Scanigma offers a comprehensive solution that includes in-depth analysis, evaluation and reporting of security settings, specific recommendations, sample configurations and ongoing monitoring.
Scanigma performs an in-depth analysis of the configurations of application servers and other public IT services to identify infrastructure vulnerabilities and other weak points. One unique feature of our functional implementation is that we do not rely on any existing implementation of cryptographic protocols or third-party solutions. While the goal of these kinds of implementations is to build error-free encrypted connections, we instead seek to identify what options are possible given the specific configuration of the client or server. This process includes checking for unsupported protocol elements, cryptographic algorithms and functions implemented in ways other than the protocol description. This approach enables a significantly more efficient, faster and complete analysis.
We believe that every chain is only as strong as its weakest link. Which is why, to avoid a false sense of security, Scanigma classifies test results in a grading system that is far more stringent than market standards. This grading system takes into account both the importance of transparency and the achievement of the highest possible level of security. Vulnerabilities are prioritized with a risk-based approach so security teams can focus first on the issues that pose the greatest business risk and then, depending on their capabilities, further refine their systems by addressing lower-risk issues.
Once you have achieved a sufficient level of security, you need to work constantly to maintain it.
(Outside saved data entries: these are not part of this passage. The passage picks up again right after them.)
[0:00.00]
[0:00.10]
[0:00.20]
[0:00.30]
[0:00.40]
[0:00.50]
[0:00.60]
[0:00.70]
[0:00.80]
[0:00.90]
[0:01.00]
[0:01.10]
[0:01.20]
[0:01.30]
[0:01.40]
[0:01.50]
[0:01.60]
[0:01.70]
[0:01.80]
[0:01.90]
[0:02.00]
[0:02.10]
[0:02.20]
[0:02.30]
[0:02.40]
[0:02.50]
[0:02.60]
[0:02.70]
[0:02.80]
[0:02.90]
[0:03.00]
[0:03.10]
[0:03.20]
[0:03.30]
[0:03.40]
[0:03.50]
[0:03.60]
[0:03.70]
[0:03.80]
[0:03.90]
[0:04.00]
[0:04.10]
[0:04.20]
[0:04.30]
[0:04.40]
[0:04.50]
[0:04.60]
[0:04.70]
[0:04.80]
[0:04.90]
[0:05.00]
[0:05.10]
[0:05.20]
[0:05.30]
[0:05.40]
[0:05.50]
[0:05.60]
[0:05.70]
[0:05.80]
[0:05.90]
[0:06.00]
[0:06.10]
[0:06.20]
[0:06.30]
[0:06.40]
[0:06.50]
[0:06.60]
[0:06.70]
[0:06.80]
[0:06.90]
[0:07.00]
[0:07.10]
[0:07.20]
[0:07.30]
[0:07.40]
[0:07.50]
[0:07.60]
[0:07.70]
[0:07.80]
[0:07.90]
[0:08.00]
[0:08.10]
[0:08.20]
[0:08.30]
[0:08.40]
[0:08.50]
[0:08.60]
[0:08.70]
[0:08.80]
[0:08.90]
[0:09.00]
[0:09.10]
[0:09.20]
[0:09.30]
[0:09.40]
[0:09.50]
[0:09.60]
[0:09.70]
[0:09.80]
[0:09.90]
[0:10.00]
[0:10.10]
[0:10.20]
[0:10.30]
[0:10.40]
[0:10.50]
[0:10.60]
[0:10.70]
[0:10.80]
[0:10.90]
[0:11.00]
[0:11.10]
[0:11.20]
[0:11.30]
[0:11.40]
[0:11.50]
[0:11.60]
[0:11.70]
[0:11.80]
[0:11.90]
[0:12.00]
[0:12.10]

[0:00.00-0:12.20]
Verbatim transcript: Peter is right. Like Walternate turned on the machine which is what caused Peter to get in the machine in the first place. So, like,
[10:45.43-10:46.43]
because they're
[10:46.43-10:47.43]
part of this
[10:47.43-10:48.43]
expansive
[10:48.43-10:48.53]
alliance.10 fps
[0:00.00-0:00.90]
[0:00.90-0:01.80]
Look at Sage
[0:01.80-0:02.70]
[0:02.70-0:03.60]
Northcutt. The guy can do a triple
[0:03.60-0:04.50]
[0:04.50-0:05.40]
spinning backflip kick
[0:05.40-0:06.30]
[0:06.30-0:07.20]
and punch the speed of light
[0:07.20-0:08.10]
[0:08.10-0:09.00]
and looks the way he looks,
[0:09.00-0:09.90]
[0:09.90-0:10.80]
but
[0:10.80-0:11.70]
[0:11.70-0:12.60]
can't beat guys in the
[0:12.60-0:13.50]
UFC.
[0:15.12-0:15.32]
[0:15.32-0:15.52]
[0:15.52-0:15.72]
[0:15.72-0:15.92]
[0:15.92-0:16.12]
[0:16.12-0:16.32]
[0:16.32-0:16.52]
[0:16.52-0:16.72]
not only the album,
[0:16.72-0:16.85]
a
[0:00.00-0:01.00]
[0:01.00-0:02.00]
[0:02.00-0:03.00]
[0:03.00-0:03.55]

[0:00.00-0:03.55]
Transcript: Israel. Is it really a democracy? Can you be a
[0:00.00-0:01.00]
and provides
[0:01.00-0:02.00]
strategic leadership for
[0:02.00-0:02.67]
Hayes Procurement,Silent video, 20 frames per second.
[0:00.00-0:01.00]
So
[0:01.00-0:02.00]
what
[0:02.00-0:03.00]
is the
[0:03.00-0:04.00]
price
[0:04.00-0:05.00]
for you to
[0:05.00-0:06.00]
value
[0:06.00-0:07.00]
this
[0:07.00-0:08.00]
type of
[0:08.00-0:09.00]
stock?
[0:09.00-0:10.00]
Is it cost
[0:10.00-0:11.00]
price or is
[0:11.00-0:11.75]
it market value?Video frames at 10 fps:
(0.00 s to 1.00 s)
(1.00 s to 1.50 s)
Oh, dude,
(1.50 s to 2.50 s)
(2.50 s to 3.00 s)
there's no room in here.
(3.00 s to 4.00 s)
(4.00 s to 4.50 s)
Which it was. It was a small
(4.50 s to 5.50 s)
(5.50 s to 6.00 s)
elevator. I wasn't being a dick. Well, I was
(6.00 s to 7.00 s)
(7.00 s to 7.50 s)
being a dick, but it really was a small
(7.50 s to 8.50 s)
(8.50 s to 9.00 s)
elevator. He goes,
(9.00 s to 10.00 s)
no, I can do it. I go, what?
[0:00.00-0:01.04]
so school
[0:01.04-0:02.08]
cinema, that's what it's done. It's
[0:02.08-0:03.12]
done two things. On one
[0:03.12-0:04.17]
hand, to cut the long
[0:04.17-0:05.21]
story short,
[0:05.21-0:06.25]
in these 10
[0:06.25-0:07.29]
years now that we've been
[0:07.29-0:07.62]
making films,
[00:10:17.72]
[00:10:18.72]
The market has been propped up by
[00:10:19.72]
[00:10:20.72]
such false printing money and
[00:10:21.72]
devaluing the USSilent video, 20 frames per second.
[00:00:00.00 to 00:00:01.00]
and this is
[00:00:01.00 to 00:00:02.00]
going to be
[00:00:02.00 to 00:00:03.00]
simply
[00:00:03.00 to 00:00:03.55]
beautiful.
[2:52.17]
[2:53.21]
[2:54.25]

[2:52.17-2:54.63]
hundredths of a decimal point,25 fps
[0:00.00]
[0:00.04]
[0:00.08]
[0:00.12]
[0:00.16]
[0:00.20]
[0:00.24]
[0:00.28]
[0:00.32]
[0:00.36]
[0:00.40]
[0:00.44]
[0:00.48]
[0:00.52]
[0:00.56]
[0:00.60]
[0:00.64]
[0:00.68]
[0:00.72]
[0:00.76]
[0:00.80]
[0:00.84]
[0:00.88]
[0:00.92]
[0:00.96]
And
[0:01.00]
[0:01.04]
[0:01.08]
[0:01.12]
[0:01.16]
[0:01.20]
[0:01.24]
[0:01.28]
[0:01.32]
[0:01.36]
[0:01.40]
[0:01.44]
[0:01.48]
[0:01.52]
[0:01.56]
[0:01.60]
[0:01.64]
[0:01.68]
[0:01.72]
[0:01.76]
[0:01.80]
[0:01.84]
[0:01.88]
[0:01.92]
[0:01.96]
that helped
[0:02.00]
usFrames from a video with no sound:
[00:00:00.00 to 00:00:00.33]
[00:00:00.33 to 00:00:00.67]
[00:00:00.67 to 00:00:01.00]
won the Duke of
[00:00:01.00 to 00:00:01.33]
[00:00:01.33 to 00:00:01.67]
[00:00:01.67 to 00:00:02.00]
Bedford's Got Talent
As more and more vulnerabilities appear, what we considered safe yesterday is now obsolete. This is especially true for the configuration of various IT infrastructures. One of the biggest strengths of Scanigma lies in the fact that, in addition to occasional snapshot checks of the systems, it provides users with continuous support through simple and fast upgrades and ensuring the settings are always up-to-date.
Even for experts with the right skills in place, providing constant analysis and maintenance of security configurations is a time-consuming task. Scanigma offers a fully automated monitoring feature that applies continuous analysis so you can receive up-to-date reports in your inbox at set intervals and receive real-time alerts for pre-determined changes, new vulnerabilities and certificate expiration. This frees up the time spent by IT security professionals on generic issues, resulting in significant resource and cost savings, while also increasing the level of security.
Scanigma produces a highly detailed technical report on the results of its analyzes, listing not only the problems but also their rationale and recommendations for addressing them. In addition to technical analysis, it is able to produce concise, easy-to-understand, engaging management reports that not only enable the effective presentation of current risks and security levels to management, but also support the creation of compliance audits, earning you significant time savings.
Scanigma is a turnkey Software as a Service solution, and no agent installation is required to use it. Scanigma can generate complex analyzes and reports within minutes of being provided with the user interface settings.
By supporting a unique protocol to identify and control procedures, Scanigma can be used not only for web (HTTPS) and mail (IMAP, SMTP, POP3), but also for services providing access to servers (RDP, SSH, VNC) or even entire networks (IPsec, OpenVPN).
An easy-to-understand, engaging dashboard, prioritized by topic and risk, gives you a complete picture of the current security level and elements of each system that need improvement. The depth of information shown can be customized as needed.
In addition to identifying problematic parameters, Scanigma also provides detailed information about the cause of the error and offers a complete solution proposal using specific configuration patterns. The Scanigma Knowledge Base is one of the most comprehensive sources of public information about encryption settings.
After analyzing the type of encryption and other parameters, and examining the method of authentication and key exchange, Scanigma classifies applications on a scale of A+ to F, based on a much stricter set of criteria than the market standard.
Whether it’s NIST, PCI-DSS, or HIPAA compliance, Scanigma’s ongoing monitoring service and compliance reports ensure ongoing compliance with regulatory obligations and support for various audits.
Thanks to Scanigma's continuous monitoring service, it is able to send customizable alerts via email or SMS about any significant changes to encryption configurations and the appearance of new vulnerabilities, including in real time.
Scanigma can be easily integrated with existing monitoring, log management or SIEM solutions, helping to effectively prevent incidents, attacks and launch protection processes.
In addition to checking individually specified scan lists, Scanigma is able to use the meta information of each element to discover related publically accessible services or, in non-public systems, all services to be scanned across the entire network.